Der Grund: Kunden gewöhnen sich an Rabatte. Wenn sie wissen, dass in drei Monaten erneut eine 50%-Rabattaktion winkt, kaufen sie ihr Produkt nicht heute zum vollen Markenwert, sondern warten ab, bis der Preis wieder sinkt. Für Anbieter kann das in einem Teufelskreis aus Promotionen enden, der die Konkurrenz mit in den Strudel der Preisschlacht zieht und so eine ungesunde Angebots- und Nachfragedynamik bildet.
Deshalb braucht eine nachhaltig wachsende Marke neben Dopamin auch jede Menge Serotonin – rund 60 %, wenn man sich an den Erkenntnissen von Les Binet und Peter Field orientiert, die seit Jahren für ein Übergewicht langfristiger Markeninvestitionen plädieren. Serotonin heisst in diesem Kontext: eine klare, konsistente Markenidentität, die über Jahre hinweg mit emotionaler Werbung aufgebaut wird. Der Markenkern dient dabei als Fundament, aus dem sich auch kreative Promotionen ableiten lassen, die nicht nur den Verkauf, sondern ebenso das Image stärken.
Drei aktuelle Beispiele veranschaulichen diesen Ansatz:
1. Migros’ «Support my Camp» Aktion: Schafft Verkaufsimpulse, der die gemeinschaftlichen Markenwerte der Migros verkörpert und zum organischen Teilen der Kampagne animiert.
2. Nikins «Circular Cash Back» Promotion: Eine Black-Friday-Aktion, die zwar zum Einkaufen anregt, gleichzeitig aber auch die Markenpositionierung «Zirkularität» unterstreicht.
3. Lion’s «Play like a Lion» Kampagne: Eine Promotion, die eine jüngere Zielgruppe mittels In-Game-Gewinnspielen aktiviert und dabei die Marke sinnvoll im digitalen Raum modernisiert.Wer Performance und Markenbildung geschickt kombiniert, hat auch im heutigen, von KI geprägten Marketingzeitalter die Nase vorn.
Denn je mehr Kampagnen automatisiert entstehen, desto stärker gleichen sie sich – und desto voller werden die digitalen Werbekanäle. Mehr Gleichförmigkeit, mehr Druck auf die Aufmerksamkeit, höhere Paid-Media-Kosten. Klickbasierte Performance-Kampagnen werden also teurer, während Owned Channels und Earned Media als Orte klarer Markenprofi le an Bedeutung gewinnen.
Kurz gesagt: Die Promotion verführt Kunden zum einmaligen Stelldichein. Markenbildung sorgt dafür, dass sie wiederkommen. Und exklusive Treue? Die ist eher romantisches Liebesversprechen als reales Kaufverhalten.
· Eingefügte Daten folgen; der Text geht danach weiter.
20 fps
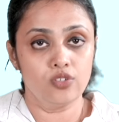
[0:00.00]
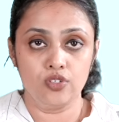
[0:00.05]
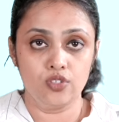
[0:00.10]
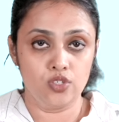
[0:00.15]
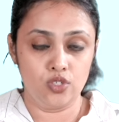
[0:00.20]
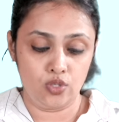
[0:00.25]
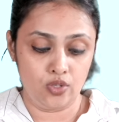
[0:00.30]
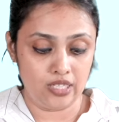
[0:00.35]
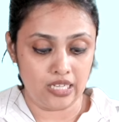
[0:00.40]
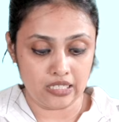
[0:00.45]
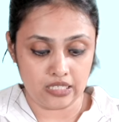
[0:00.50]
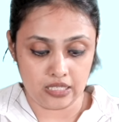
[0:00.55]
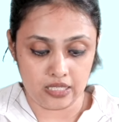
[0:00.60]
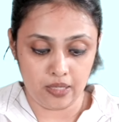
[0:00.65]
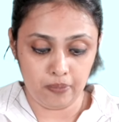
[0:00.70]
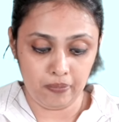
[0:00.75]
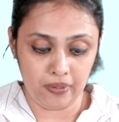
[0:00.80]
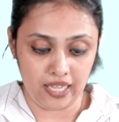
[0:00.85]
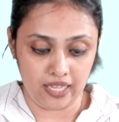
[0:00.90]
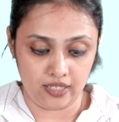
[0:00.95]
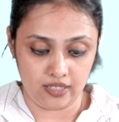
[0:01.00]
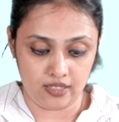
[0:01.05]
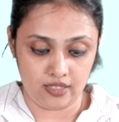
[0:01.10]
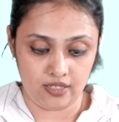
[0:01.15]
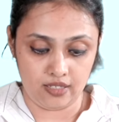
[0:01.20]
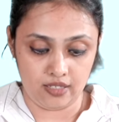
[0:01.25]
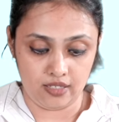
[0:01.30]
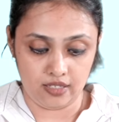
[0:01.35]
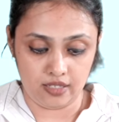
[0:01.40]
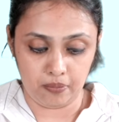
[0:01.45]
So that is the plan.
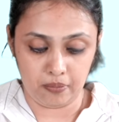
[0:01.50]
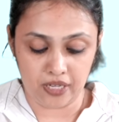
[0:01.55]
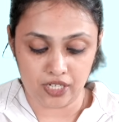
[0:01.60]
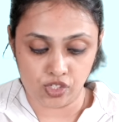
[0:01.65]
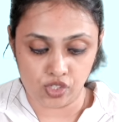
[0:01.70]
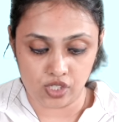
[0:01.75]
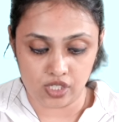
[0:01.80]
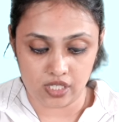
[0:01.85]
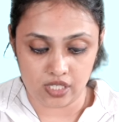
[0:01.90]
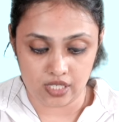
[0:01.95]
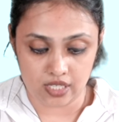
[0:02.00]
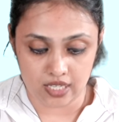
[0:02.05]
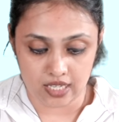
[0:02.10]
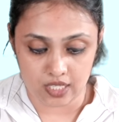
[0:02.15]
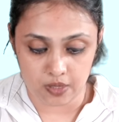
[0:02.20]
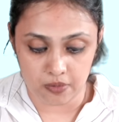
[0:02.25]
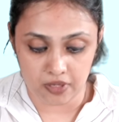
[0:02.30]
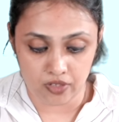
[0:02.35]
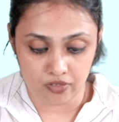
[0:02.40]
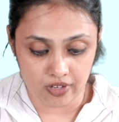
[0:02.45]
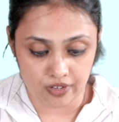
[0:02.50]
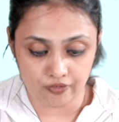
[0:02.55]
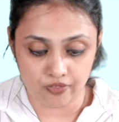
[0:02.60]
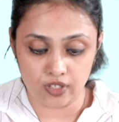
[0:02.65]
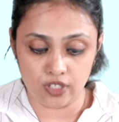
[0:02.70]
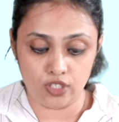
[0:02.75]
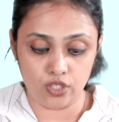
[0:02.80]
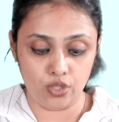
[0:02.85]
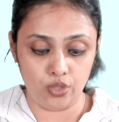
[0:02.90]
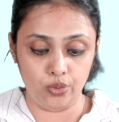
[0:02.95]
The patient has been
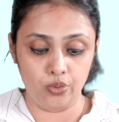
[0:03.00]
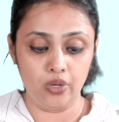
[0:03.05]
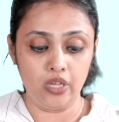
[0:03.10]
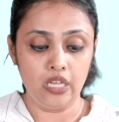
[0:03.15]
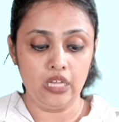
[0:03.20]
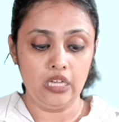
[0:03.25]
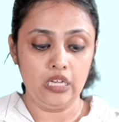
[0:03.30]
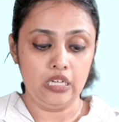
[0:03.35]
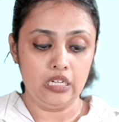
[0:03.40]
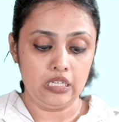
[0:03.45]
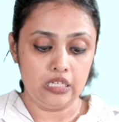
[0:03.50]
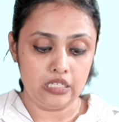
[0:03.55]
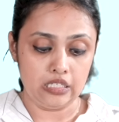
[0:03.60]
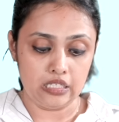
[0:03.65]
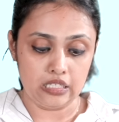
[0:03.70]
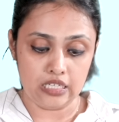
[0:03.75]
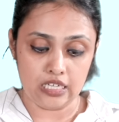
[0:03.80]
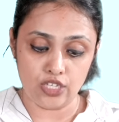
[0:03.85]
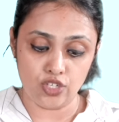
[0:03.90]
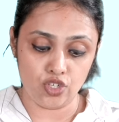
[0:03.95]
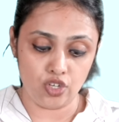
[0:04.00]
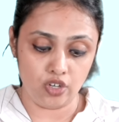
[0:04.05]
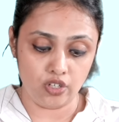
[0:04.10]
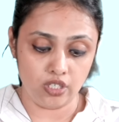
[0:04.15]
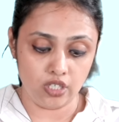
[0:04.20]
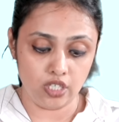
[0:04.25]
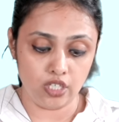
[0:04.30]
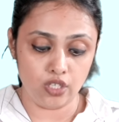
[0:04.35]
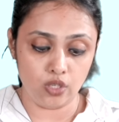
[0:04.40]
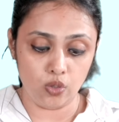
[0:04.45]
referred to his or
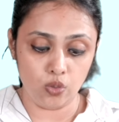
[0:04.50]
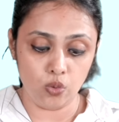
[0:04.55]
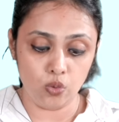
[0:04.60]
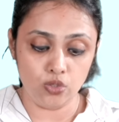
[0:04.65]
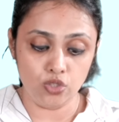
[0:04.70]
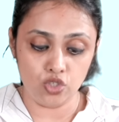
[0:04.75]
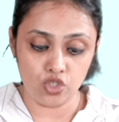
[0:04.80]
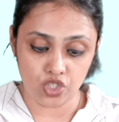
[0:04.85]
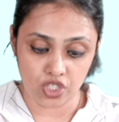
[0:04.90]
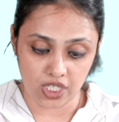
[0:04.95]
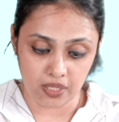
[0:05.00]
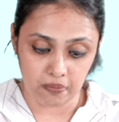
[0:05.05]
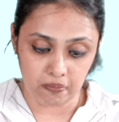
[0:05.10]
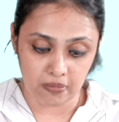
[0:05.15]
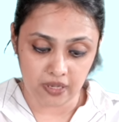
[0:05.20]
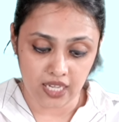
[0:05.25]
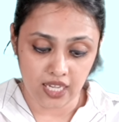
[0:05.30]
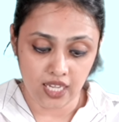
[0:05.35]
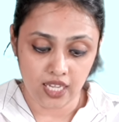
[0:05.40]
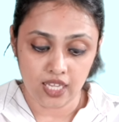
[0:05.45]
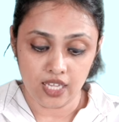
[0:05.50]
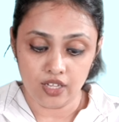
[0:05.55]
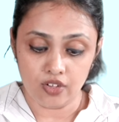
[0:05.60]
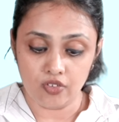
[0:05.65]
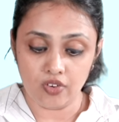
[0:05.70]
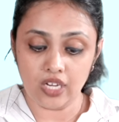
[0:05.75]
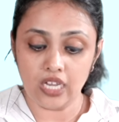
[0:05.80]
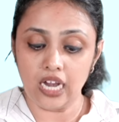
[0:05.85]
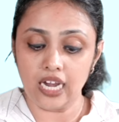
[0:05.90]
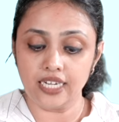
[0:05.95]
her own GP
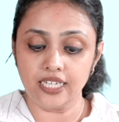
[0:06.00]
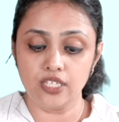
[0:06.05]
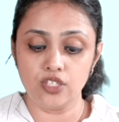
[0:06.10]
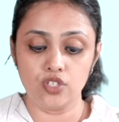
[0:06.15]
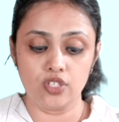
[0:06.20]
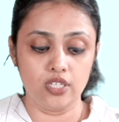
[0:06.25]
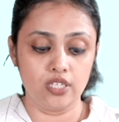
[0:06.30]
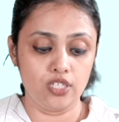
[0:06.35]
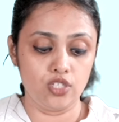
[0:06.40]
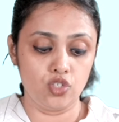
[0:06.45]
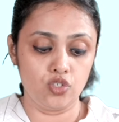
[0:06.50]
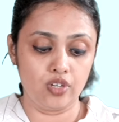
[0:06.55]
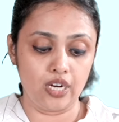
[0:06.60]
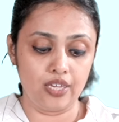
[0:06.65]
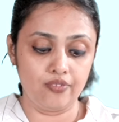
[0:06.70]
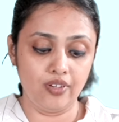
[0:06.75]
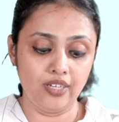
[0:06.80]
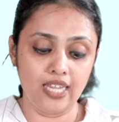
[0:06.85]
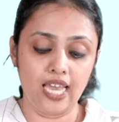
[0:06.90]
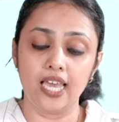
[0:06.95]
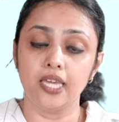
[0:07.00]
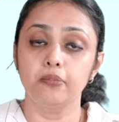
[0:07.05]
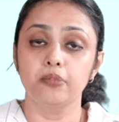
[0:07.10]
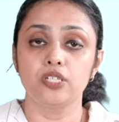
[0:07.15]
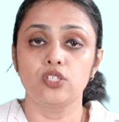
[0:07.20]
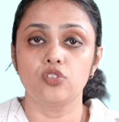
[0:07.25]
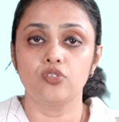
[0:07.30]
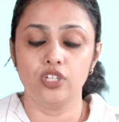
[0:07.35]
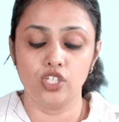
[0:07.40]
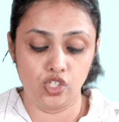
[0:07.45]
regarding syringe drive and
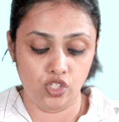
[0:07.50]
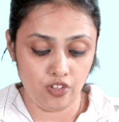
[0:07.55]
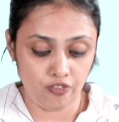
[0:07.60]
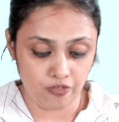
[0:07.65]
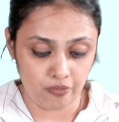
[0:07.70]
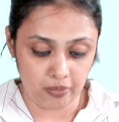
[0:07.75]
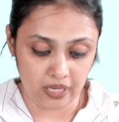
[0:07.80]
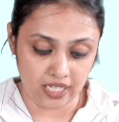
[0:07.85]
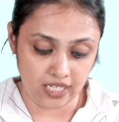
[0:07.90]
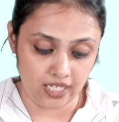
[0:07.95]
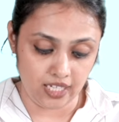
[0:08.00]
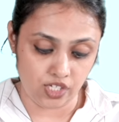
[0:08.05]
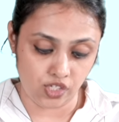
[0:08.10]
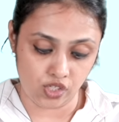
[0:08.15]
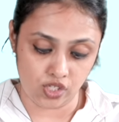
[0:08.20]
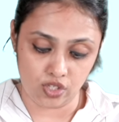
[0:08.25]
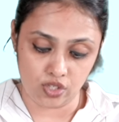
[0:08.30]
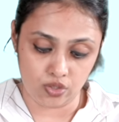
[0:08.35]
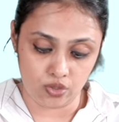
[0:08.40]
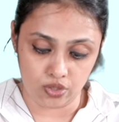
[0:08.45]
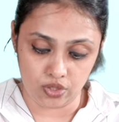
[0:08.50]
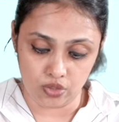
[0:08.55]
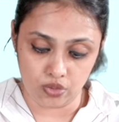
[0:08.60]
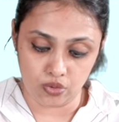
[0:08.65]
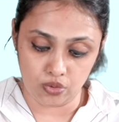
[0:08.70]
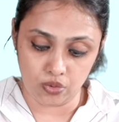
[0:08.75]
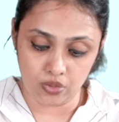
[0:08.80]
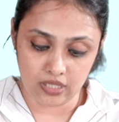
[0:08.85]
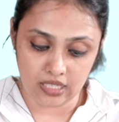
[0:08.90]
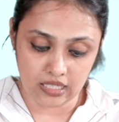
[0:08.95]
administration of medication. So you
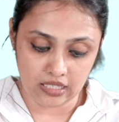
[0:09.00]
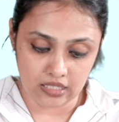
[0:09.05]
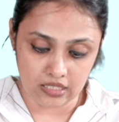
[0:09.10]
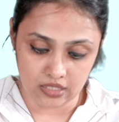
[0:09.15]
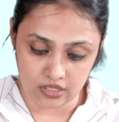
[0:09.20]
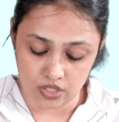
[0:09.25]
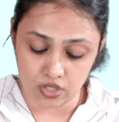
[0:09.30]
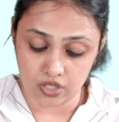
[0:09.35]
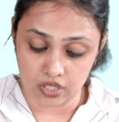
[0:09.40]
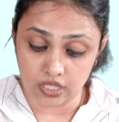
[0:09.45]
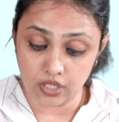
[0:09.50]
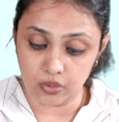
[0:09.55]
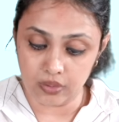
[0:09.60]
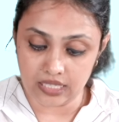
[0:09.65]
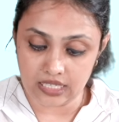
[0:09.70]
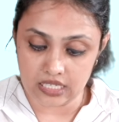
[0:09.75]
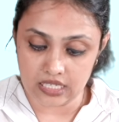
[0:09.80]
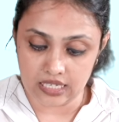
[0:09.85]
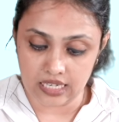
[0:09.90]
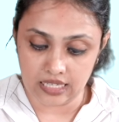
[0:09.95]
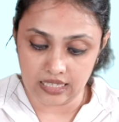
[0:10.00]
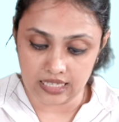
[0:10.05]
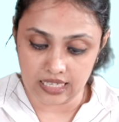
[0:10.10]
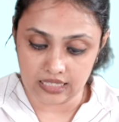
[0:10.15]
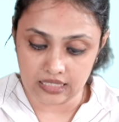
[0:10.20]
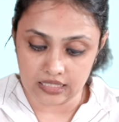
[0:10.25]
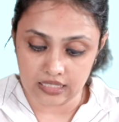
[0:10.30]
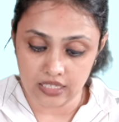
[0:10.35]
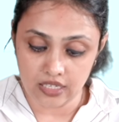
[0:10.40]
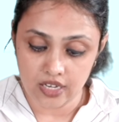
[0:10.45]
know that, so you understand
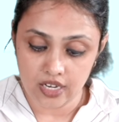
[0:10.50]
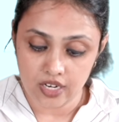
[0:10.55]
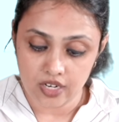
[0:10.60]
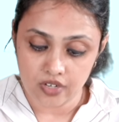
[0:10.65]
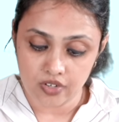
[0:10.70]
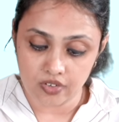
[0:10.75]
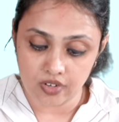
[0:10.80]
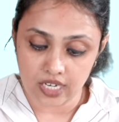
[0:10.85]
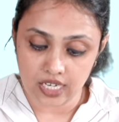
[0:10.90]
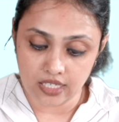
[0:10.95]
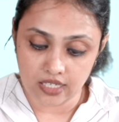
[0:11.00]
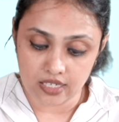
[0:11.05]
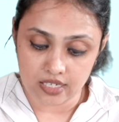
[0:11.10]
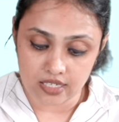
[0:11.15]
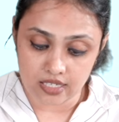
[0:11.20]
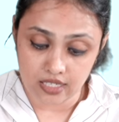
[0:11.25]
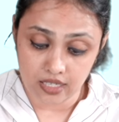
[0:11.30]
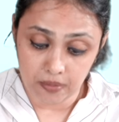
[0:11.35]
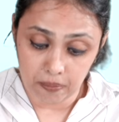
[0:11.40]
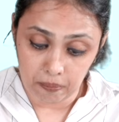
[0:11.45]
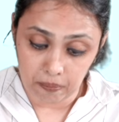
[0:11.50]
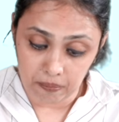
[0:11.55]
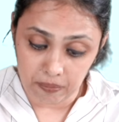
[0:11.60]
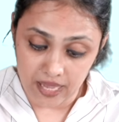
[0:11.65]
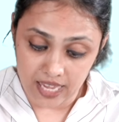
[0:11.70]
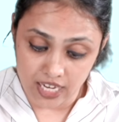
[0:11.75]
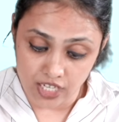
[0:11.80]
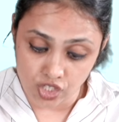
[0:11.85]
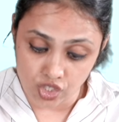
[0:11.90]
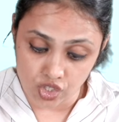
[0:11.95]
that the reader is the
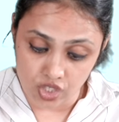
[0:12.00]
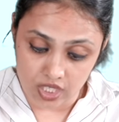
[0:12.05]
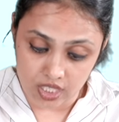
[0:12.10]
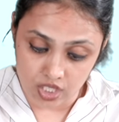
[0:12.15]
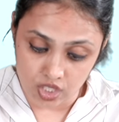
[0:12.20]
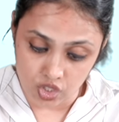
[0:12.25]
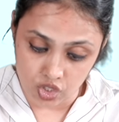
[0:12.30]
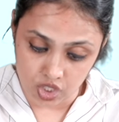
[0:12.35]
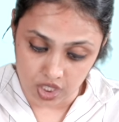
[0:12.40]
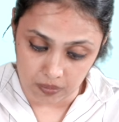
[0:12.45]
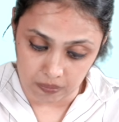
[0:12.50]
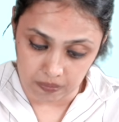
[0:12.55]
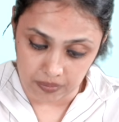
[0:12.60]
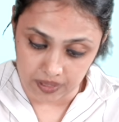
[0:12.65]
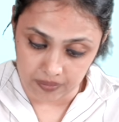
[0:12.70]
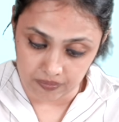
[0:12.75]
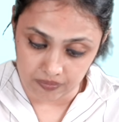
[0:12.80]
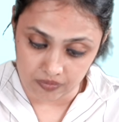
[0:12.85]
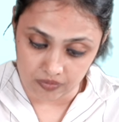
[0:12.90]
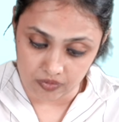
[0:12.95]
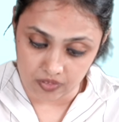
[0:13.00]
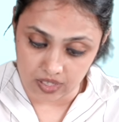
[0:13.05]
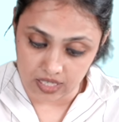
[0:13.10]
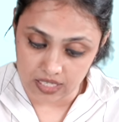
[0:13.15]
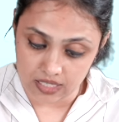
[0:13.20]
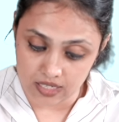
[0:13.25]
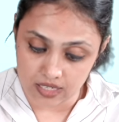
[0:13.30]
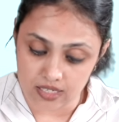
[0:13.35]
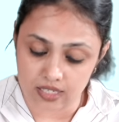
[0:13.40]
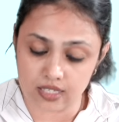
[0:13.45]
patient's GP. The
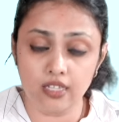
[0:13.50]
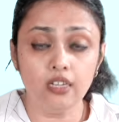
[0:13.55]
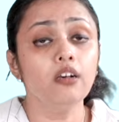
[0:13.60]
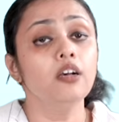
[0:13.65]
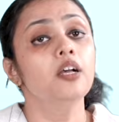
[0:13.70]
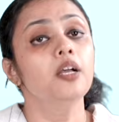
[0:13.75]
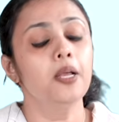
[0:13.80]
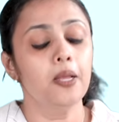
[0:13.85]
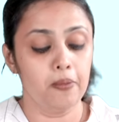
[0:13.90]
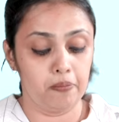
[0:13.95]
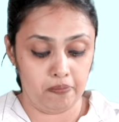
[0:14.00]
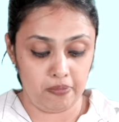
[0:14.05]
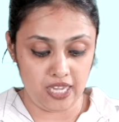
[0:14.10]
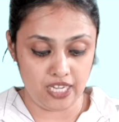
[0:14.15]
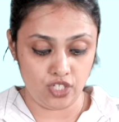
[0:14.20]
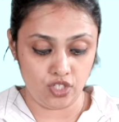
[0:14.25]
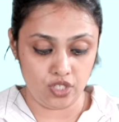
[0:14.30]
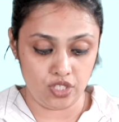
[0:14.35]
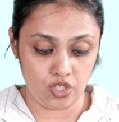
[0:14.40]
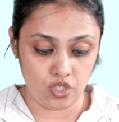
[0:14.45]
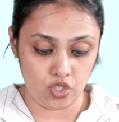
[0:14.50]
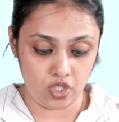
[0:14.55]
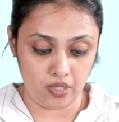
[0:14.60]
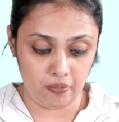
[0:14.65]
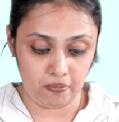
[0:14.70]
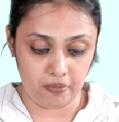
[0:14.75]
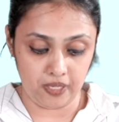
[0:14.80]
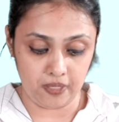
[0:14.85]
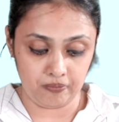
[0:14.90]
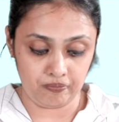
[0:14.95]
reader is the patient's
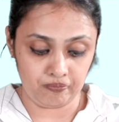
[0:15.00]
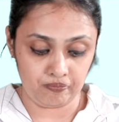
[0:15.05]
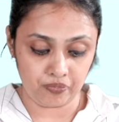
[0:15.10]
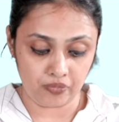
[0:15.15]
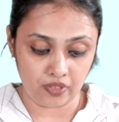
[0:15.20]
GP.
Mit einem letzten Gurgeln leert Paul seine Coca-Cola und starrt auf den Bildschirm. Er hat es geschafft: Seine Bestellung wird pünktlich zum Valentinstag im Briefkasten landen. Er grinst zufrieden, zerdrückt die PET-Flasche und öffnet sich eine Dose Pepsi.
Über den Autor
Luca Ferrari arbeitet als Stratege bei einer der grössten Werbeagenturen der Schweiz. Seine Erfahrungen in der Deutschschweiz, der Romandie und in der internationalen Marketingkommunikation veranlassen ihn, die Dinge aus einem anderen Blickwinkel zu betrachten. Mit «Alles rasiert» wirft er anhand alltäglicher Dinge einen ungeschorenen Blick auf das, was in der Werbe- und Marketingwelt gerade heranwächst. Nebenbei verfolgt der gebürtige Texter seine Leidenschaft fürs Schreiben – mal hier, mal dort.